Voltando ao caso do restaurante do Shaid, como conto, não presenciei as alegadas agressões de que o cidadão indiano disse ter sido vítima. O que vi foi este homem com a camisa rasgada e dois ferimentos ligeiros em dois dedos. Mas inferi que os direitos deste empresário, imigrante em Portugal, estavam a ser violentados. Poderemos até dizer de que de facto ele está em incumprimento com a renda. É verdade, mas isso não dá o direito a ninguém de tomar pela força bruta a sua razão. Acho que este caso deve fazer pensar todos os comerciantes do Centro Histórico e, no limite, ajuizarmos que, se fôssemos emigrantes em qualquer país, não gostaríamos de ser tratados assim.
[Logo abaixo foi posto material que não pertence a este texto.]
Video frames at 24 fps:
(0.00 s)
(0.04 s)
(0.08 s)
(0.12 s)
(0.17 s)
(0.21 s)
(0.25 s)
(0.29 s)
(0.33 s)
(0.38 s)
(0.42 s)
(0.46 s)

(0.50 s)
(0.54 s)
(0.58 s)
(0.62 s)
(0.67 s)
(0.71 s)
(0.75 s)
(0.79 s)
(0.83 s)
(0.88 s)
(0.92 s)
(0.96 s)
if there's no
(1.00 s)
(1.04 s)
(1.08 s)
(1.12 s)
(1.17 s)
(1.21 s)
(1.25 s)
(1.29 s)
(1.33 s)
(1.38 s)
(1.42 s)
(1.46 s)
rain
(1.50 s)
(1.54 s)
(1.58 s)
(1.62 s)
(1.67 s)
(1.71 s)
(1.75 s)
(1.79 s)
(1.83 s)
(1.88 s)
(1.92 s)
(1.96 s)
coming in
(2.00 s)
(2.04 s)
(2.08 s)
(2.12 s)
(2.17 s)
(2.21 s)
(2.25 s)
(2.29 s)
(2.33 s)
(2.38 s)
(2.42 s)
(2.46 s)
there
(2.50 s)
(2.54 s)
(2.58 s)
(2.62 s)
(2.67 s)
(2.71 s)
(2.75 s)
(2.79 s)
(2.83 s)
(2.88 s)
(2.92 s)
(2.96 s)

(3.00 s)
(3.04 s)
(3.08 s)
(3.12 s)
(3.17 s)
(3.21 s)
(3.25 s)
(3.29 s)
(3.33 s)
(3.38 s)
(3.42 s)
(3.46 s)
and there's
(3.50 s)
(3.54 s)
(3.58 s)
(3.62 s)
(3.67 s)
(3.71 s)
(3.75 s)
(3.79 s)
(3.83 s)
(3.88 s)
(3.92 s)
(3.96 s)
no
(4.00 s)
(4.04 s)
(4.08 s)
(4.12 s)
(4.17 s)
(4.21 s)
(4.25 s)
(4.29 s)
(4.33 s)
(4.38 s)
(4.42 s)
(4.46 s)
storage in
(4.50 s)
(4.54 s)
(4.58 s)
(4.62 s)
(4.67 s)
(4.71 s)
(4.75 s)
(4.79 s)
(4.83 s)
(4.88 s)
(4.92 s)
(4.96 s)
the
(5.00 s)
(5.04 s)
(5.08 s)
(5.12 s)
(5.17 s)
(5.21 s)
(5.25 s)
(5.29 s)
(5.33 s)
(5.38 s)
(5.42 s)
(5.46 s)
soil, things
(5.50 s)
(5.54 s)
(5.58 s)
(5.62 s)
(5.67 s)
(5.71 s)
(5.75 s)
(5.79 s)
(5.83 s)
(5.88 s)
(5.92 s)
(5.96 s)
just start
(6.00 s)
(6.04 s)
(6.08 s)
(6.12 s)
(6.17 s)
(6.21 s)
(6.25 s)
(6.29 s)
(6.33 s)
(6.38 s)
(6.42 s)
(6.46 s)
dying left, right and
Gostaria de deixar bem claro que não estou armado em santo. Já fiz muita porcaria de que não me dá prazer recordar; continuo a errar todos os dias; não me julgo melhor do que qualquer um. Escrevo isto com inteira franqueza. O que acho é que não se pode nem deve fechar os olhos a certas situações só porque não é nada connosco. Bem sei que não é fácil. Dá chatices “c’mo caraças”. Arranjam-se muitos inimigos. Mas, mesmo assim, não podemos ignorar. Obrigado por ter chegado até aqui.

1 comentário:

Anónimo disse...

Não vou comentar a situação da alegada agressão porque é tão disparatada e absurda que nem merece comentário.
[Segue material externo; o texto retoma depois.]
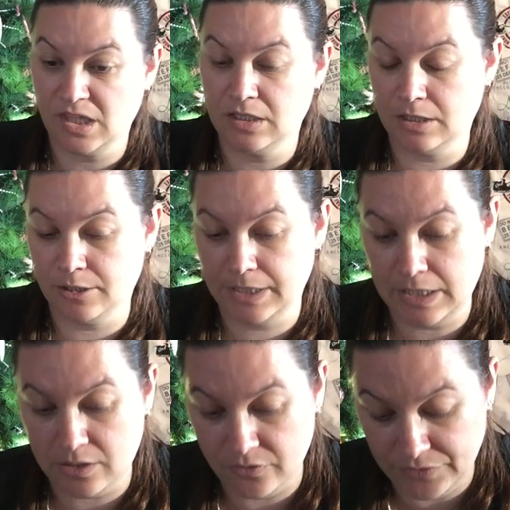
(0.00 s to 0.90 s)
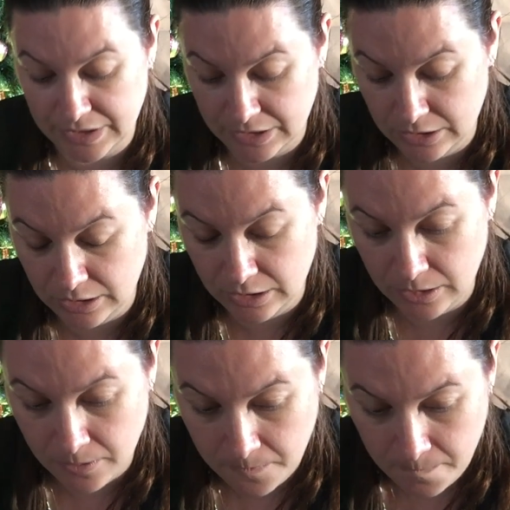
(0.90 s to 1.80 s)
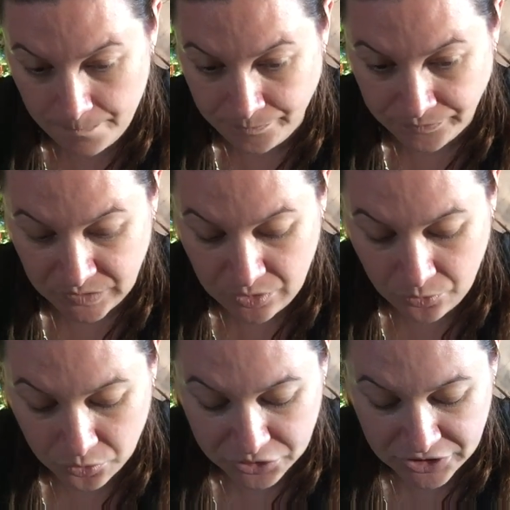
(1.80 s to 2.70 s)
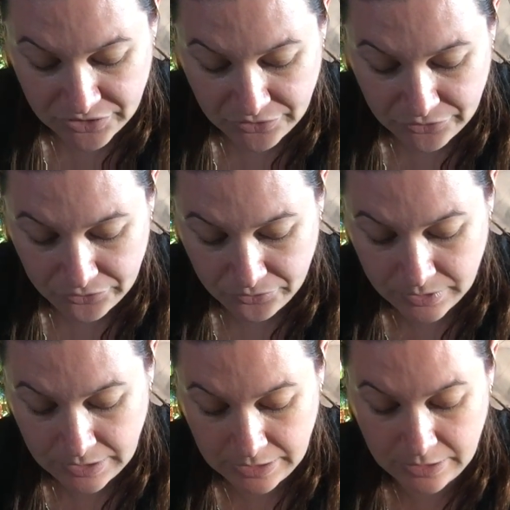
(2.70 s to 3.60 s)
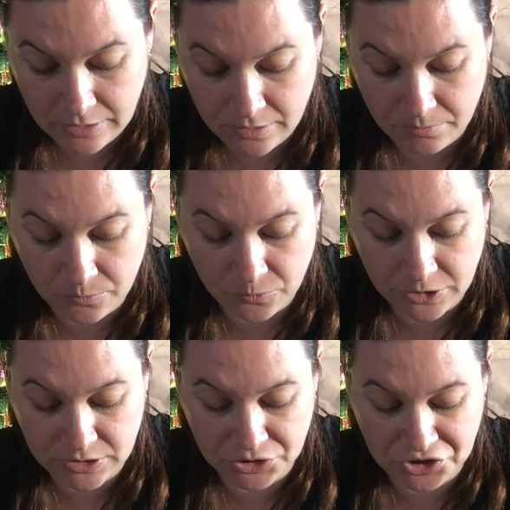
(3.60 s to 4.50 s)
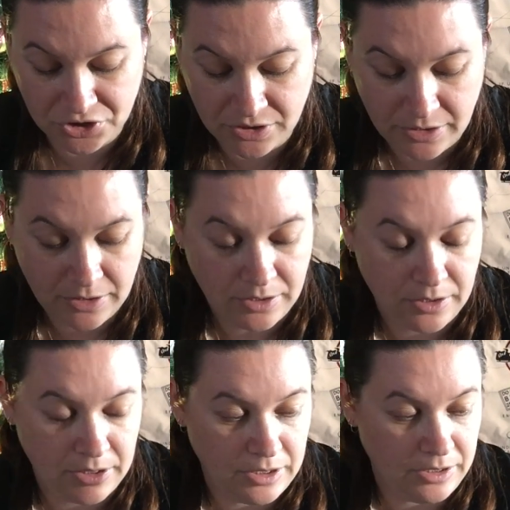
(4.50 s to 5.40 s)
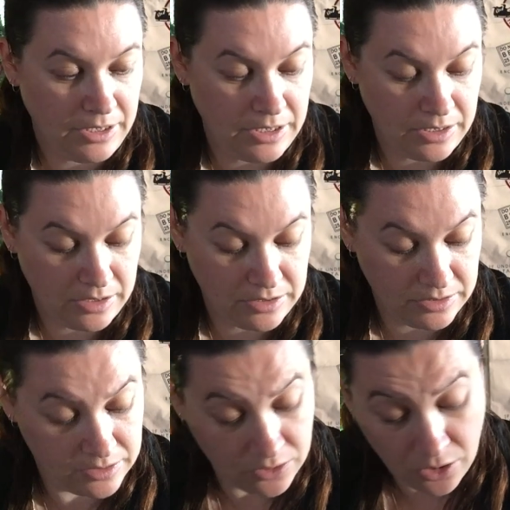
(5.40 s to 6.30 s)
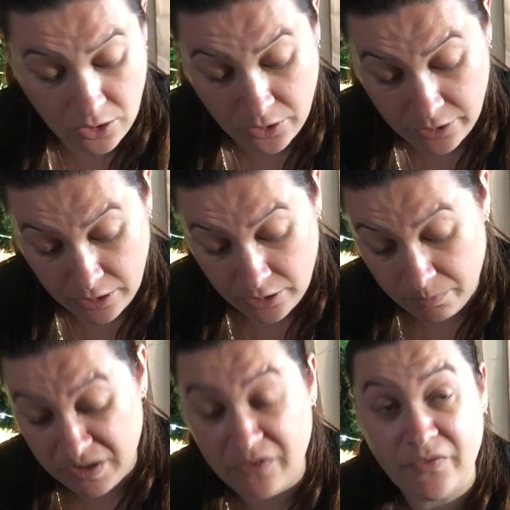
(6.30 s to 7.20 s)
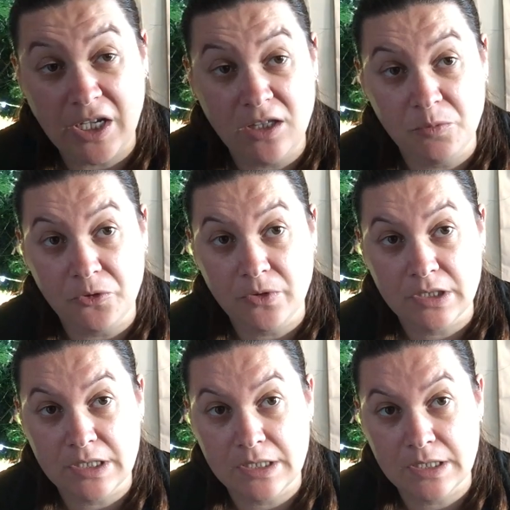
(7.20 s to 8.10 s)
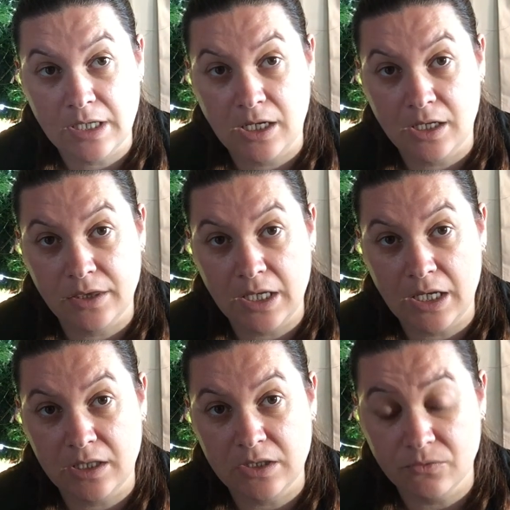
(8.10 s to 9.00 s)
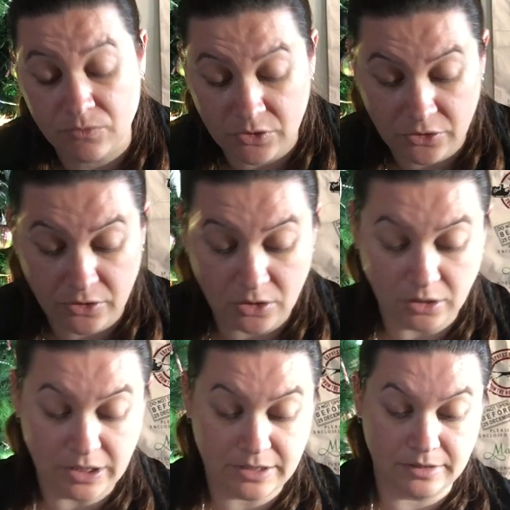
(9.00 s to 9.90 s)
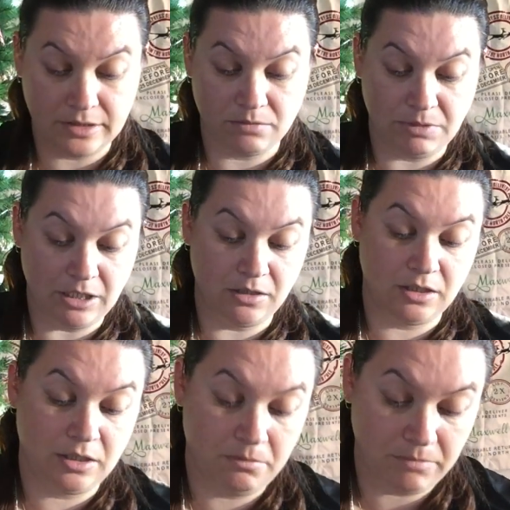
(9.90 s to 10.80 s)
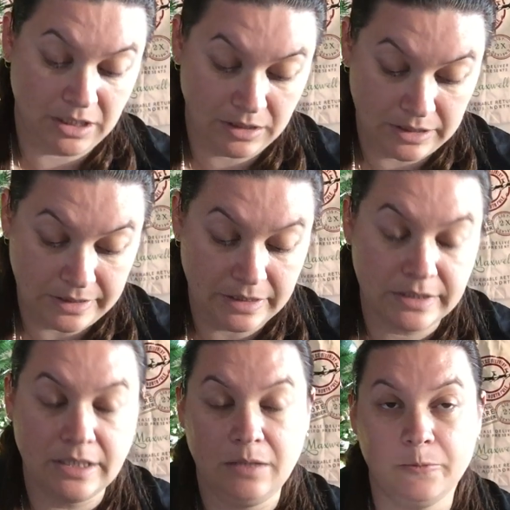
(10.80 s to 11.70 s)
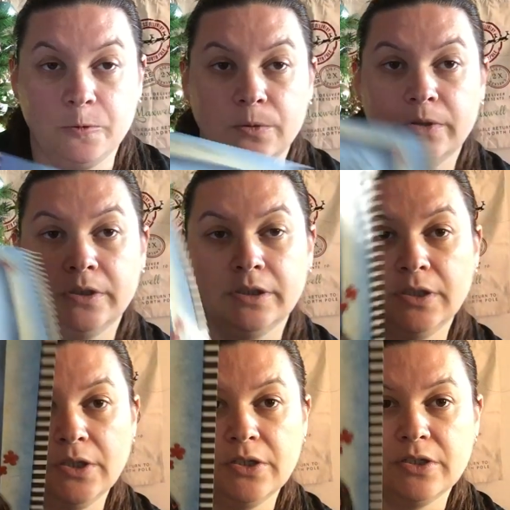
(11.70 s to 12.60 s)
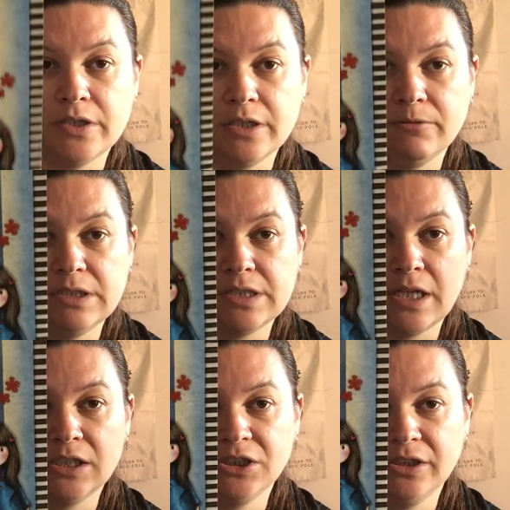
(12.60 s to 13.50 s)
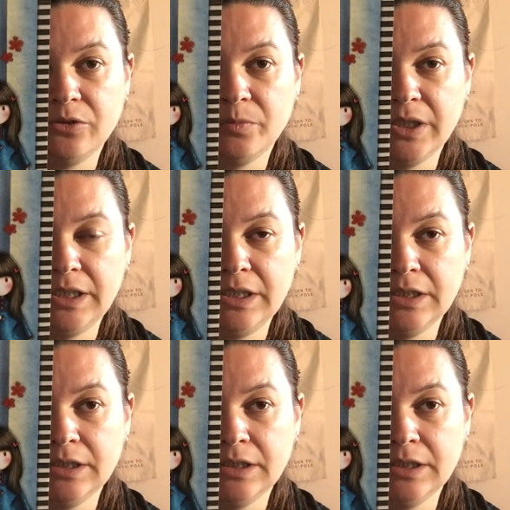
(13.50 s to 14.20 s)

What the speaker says: And I have a gorgeous girl, which there's no longer going to be available because they don't renew the license to be able to make these kits anymore. So it's Hush Little Bunny.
Mas o que me chamou atenção foi o valor da renda.São estas diferenças de valor das rendas praticadas na baixa que me deixa perplexo.As rendas,sejam de espaços comerciais ou de habitação,praticadas no centro da cidade vão de alguns euros aos milhares de euros.Este empresário estava a prestar um serviço á zona,investiu e criou empregos e pedindo ajuda ao senhorio,o que este fez?,com o sr.Shaid á beira do abismo empurrou-o,exigindo a renda em atraso(a que tem direito,note-se).Pelo que parece o homem apenas queria uma renegociação de modo a manter o restaurante e os empregos criados.Por outro lado existem senhorios a receber rendas de miseros euros.Tem de se fazer algo em relação aos arrendamentos na baixa da cidade,acabar com as rendas miseráveis mas por outro lado tem de haver bom senso e não exigir rendas milionárias a quem cria empregos numa altura de recessão económica como esta.Que tal dar um «subsidio» de renda aos empresários?u vejo a segurança social a pagar rendas a pessoas que a gente sabe que nunca contribuiu para o erário publico.Que passam o dia a deambular pelas ruas,não á procura de trabalho mas de tasca em tasca.Acho mesmo que um empresário que desse emprego a pelo menos 10 pessoas deveria ter direito a uma renda simbólica,em que o estado pagaria o resto ao senhorio,pois ficaria mais barato do que pagar sub. desemprego ou RSI aos funcionários do empreendedor.Sei que é uma ideia disparatada mas foi o que lembrei!O que queria chamar á atenção é o fosso enorme das rendas praticadas na baixa da cidade.